Problem to work on:
Please transcribe the data exactly as shown, skipping the images.

Stored items from a collection:
══════════════════════════════

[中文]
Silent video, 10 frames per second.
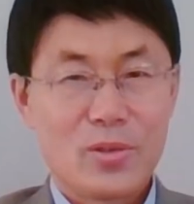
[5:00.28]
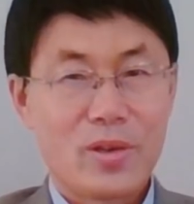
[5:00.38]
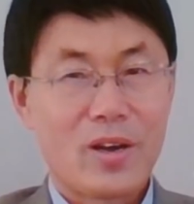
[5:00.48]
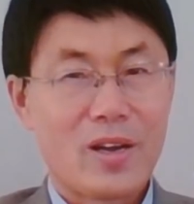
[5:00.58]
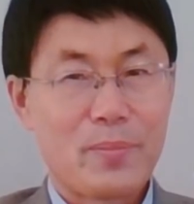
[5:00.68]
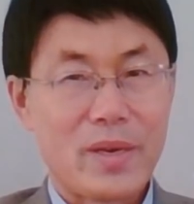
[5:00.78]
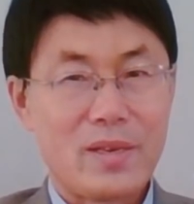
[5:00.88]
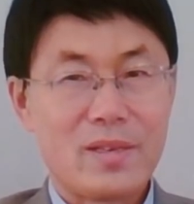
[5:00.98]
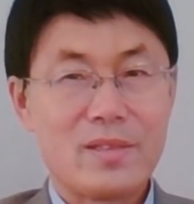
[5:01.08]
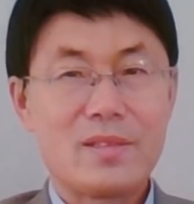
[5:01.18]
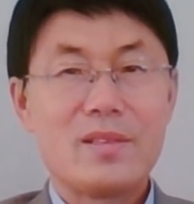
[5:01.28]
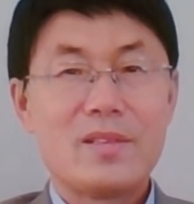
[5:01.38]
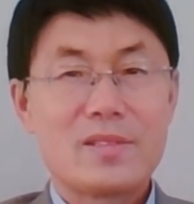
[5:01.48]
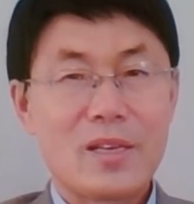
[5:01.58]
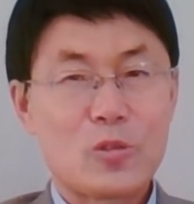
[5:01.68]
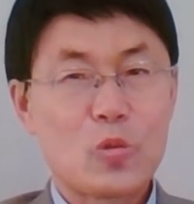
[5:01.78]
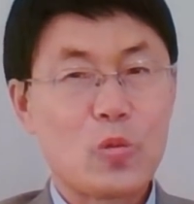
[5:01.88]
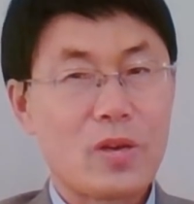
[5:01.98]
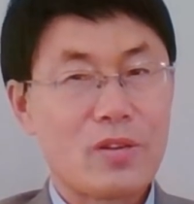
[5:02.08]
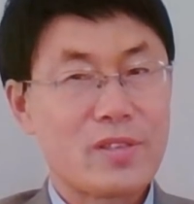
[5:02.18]
刚本人在中共
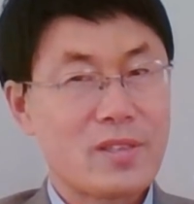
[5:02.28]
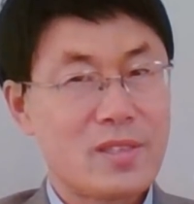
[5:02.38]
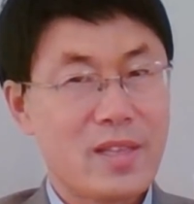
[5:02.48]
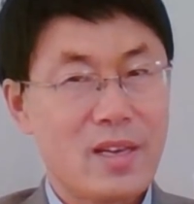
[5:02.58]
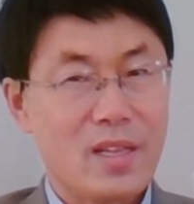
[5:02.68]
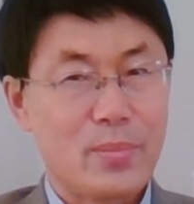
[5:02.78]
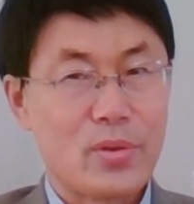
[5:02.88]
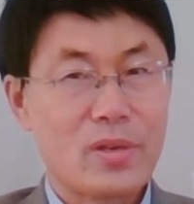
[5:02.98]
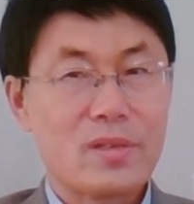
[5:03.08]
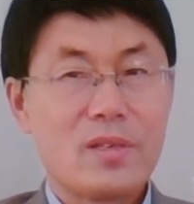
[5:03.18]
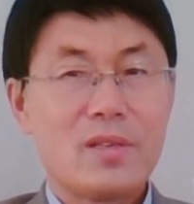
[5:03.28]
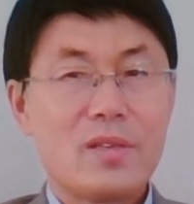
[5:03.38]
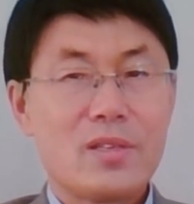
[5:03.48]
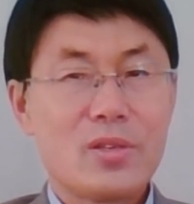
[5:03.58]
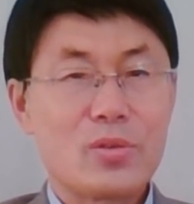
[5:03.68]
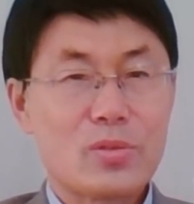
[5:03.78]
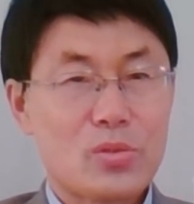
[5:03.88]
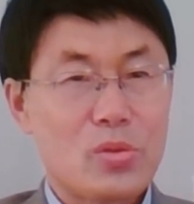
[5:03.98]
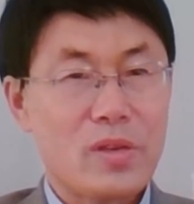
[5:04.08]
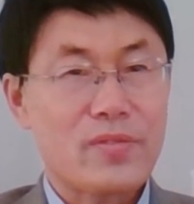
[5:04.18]
高层势单力薄，又
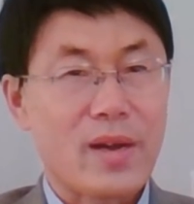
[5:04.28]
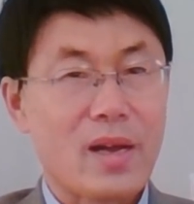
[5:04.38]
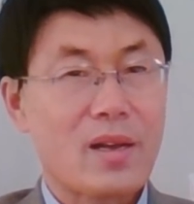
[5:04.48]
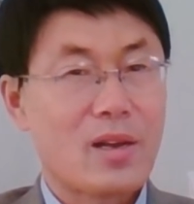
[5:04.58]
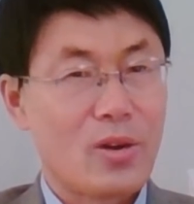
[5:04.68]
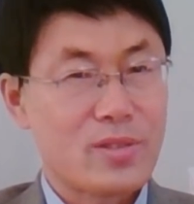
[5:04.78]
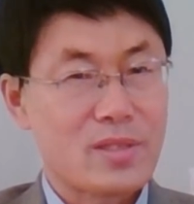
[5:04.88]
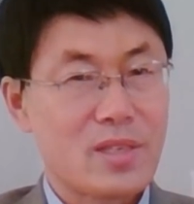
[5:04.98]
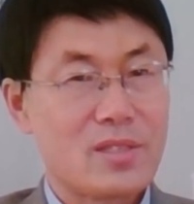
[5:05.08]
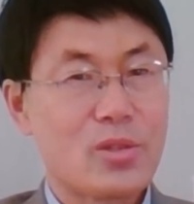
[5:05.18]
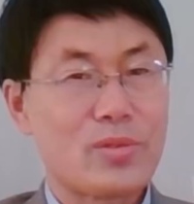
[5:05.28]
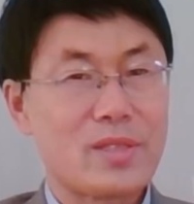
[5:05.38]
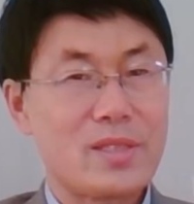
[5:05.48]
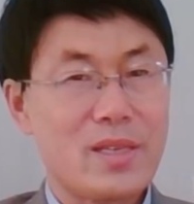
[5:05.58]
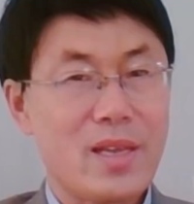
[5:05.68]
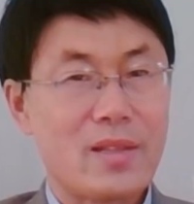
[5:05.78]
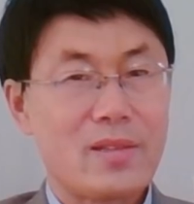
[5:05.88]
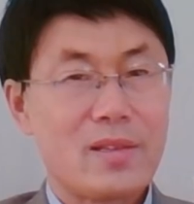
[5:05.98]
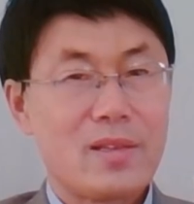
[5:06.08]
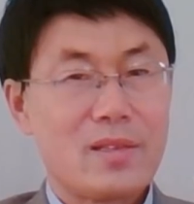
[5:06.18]
缺乏高层政治斗争经验，
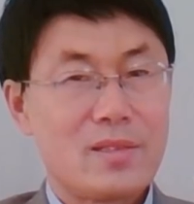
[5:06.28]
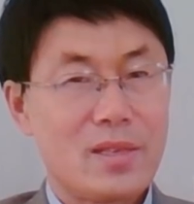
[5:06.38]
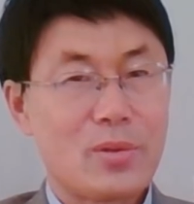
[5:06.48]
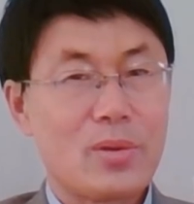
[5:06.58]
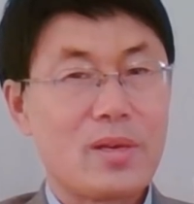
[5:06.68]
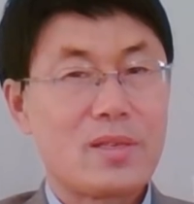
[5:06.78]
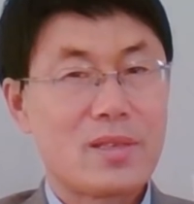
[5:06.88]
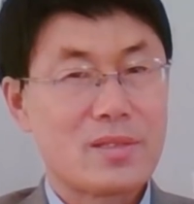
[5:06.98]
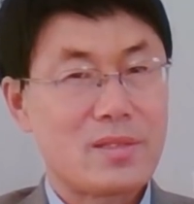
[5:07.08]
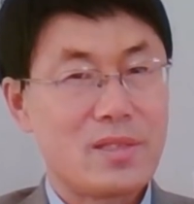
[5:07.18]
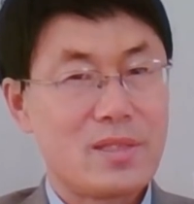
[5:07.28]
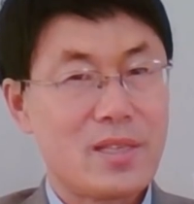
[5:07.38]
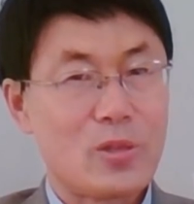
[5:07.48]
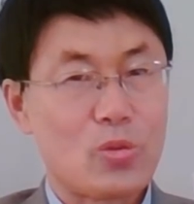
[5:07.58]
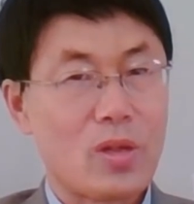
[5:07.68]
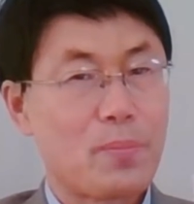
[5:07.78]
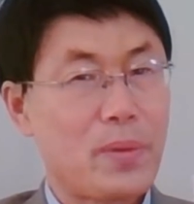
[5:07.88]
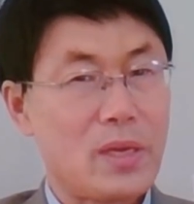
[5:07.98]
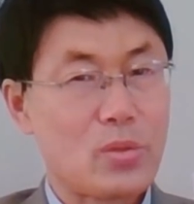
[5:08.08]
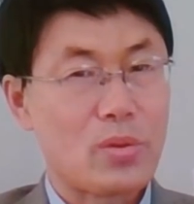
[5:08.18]
结果。让自己陷入了被
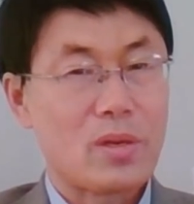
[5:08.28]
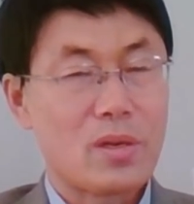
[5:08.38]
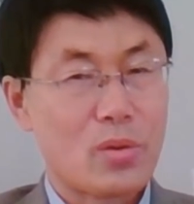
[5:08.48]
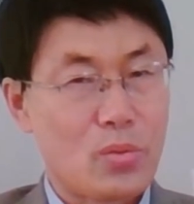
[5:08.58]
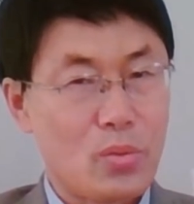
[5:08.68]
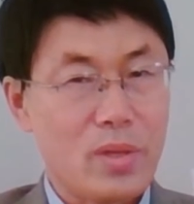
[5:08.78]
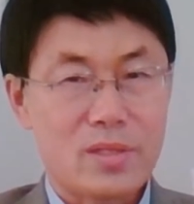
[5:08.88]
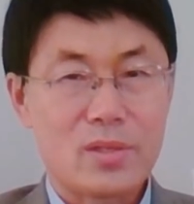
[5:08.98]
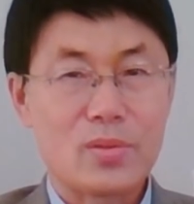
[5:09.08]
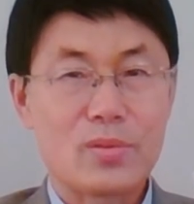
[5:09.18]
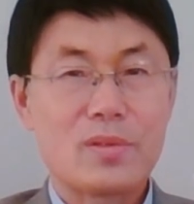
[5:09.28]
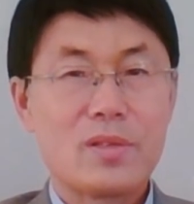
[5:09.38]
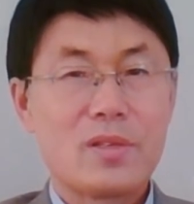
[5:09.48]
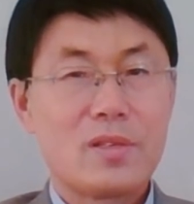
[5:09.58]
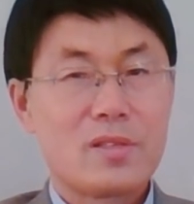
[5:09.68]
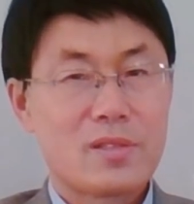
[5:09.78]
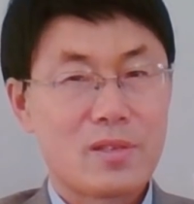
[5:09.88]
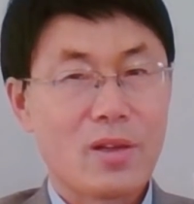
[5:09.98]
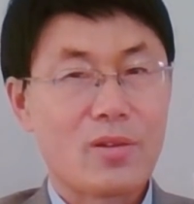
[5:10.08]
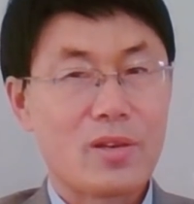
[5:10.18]
动和孤立之中，遭
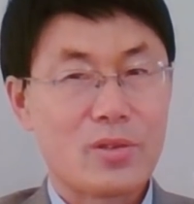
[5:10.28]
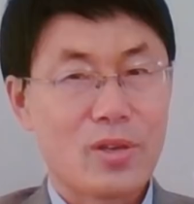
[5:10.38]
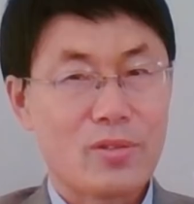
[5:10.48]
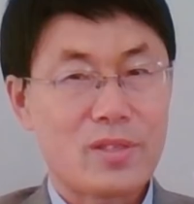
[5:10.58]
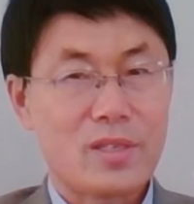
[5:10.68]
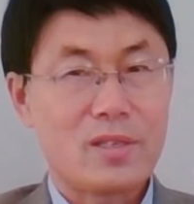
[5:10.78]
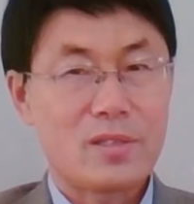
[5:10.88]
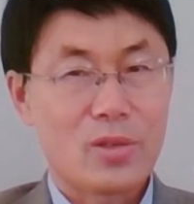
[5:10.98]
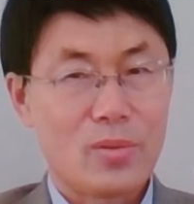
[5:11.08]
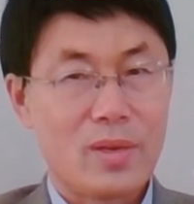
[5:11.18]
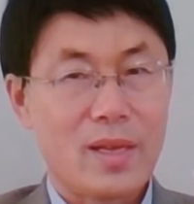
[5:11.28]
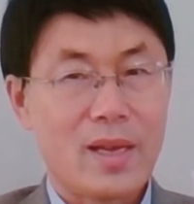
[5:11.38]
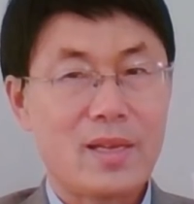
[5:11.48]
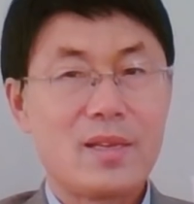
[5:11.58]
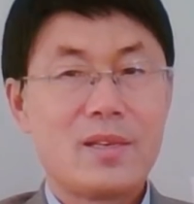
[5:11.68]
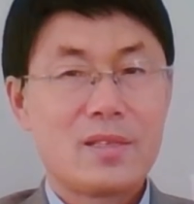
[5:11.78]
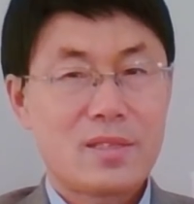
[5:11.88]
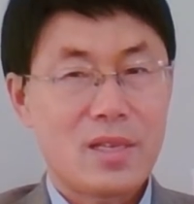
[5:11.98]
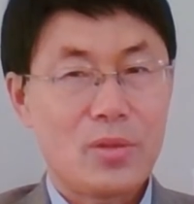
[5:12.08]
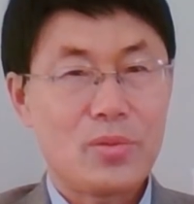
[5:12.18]
到了刘少奇、周恩来、
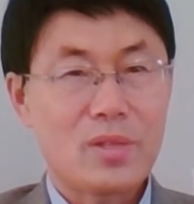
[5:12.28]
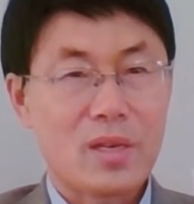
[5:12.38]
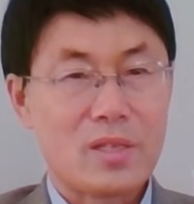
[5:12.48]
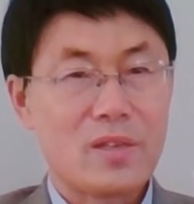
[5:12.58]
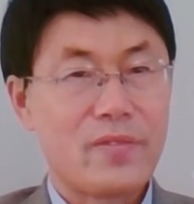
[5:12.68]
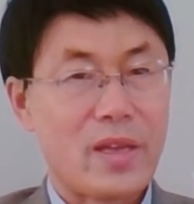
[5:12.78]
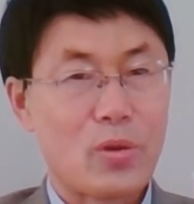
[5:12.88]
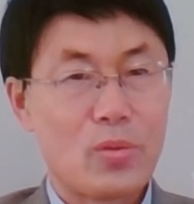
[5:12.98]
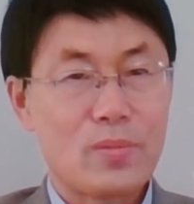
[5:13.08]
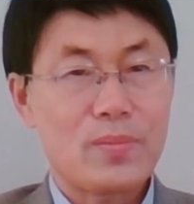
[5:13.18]
陈云等人的围攻。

══════════════════════════════

Result of this task:
[中文]
Silent video, 10 frames per second.
[5:00.28]
[5:00.38]
[5:00.48]
[5:00.58]
[5:00.68]
[5:00.78]
[5:00.88]
[5:00.98]
[5:01.08]
[5:01.18]
[5:01.28]
[5:01.38]
[5:01.48]
[5:01.58]
[5:01.68]
[5:01.78]
[5:01.88]
[5:01.98]
[5:02.08]
[5:02.18]
刚本人在中共
[5:02.28]
[5:02.38]
[5:02.48]
[5:02.58]
[5:02.68]
[5:02.78]
[5:02.88]
[5:02.98]
[5:03.08]
[5:03.18]
[5:03.28]
[5:03.38]
[5:03.48]
[5:03.58]
[5:03.68]
[5:03.78]
[5:03.88]
[5:03.98]
[5:04.08]
[5:04.18]
高层势单力薄，又
[5:04.28]
[5:04.38]
[5:04.48]
[5:04.58]
[5:04.68]
[5:04.78]
[5:04.88]
[5:04.98]
[5:05.08]
[5:05.18]
[5:05.28]
[5:05.38]
[5:05.48]
[5:05.58]
[5:05.68]
[5:05.78]
[5:05.88]
[5:05.98]
[5:06.08]
[5:06.18]
缺乏高层政治斗争经验，
[5:06.28]
[5:06.38]
[5:06.48]
[5:06.58]
[5:06.68]
[5:06.78]
[5:06.88]
[5:06.98]
[5:07.08]
[5:07.18]
[5:07.28]
[5:07.38]
[5:07.48]
[5:07.58]
[5:07.68]
[5:07.78]
[5:07.88]
[5:07.98]
[5:08.08]
[5:08.18]
结果。让自己陷入了被
[5:08.28]
[5:08.38]
[5:08.48]
[5:08.58]
[5:08.68]
[5:08.78]
[5:08.88]
[5:08.98]
[5:09.08]
[5:09.18]
[5:09.28]
[5:09.38]
[5:09.48]
[5:09.58]
[5:09.68]
[5:09.78]
[5:09.88]
[5:09.98]
[5:10.08]
[5:10.18]
动和孤立之中，遭
[5:10.28]
[5:10.38]
[5:10.48]
[5:10.58]
[5:10.68]
[5:10.78]
[5:10.88]
[5:10.98]
[5:11.08]
[5:11.18]
[5:11.28]
[5:11.38]
[5:11.48]
[5:11.58]
[5:11.68]
[5:11.78]
[5:11.88]
[5:11.98]
[5:12.08]
[5:12.18]
到了刘少奇、周恩来、
[5:12.28]
[5:12.38]
[5:12.48]
[5:12.58]
[5:12.68]
[5:12.78]
[5:12.88]
[5:12.98]
[5:13.08]
[5:13.18]
陈云等人的围攻。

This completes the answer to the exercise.